*SOURCE DATA:*

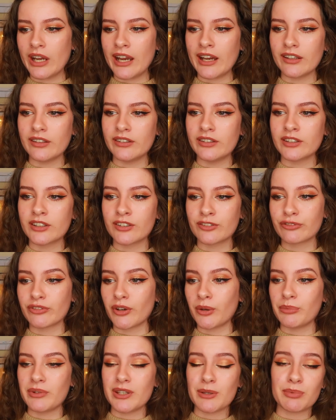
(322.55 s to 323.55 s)
and
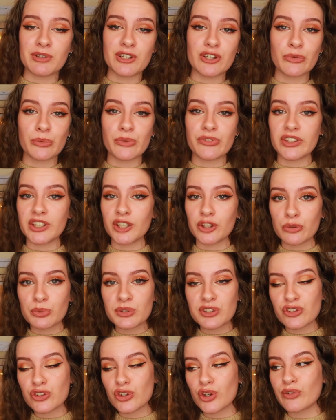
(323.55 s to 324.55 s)
from the opinions we've seen on
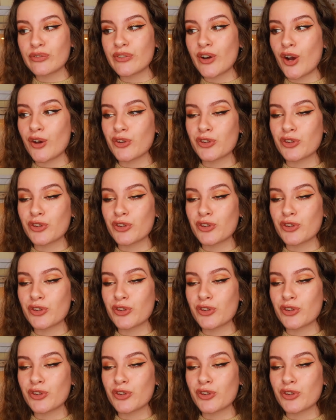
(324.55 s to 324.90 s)
Twitter so far.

*WORK TO COMPLETE:*
What you return should be the entries from above, unchanged and without their images.

*ANSWER TO THIS TASK:*
(322.55 s to 323.55 s)
and
(323.55 s to 324.55 s)
from the opinions we've seen on
(324.55 s to 324.90 s)
Twitter so far.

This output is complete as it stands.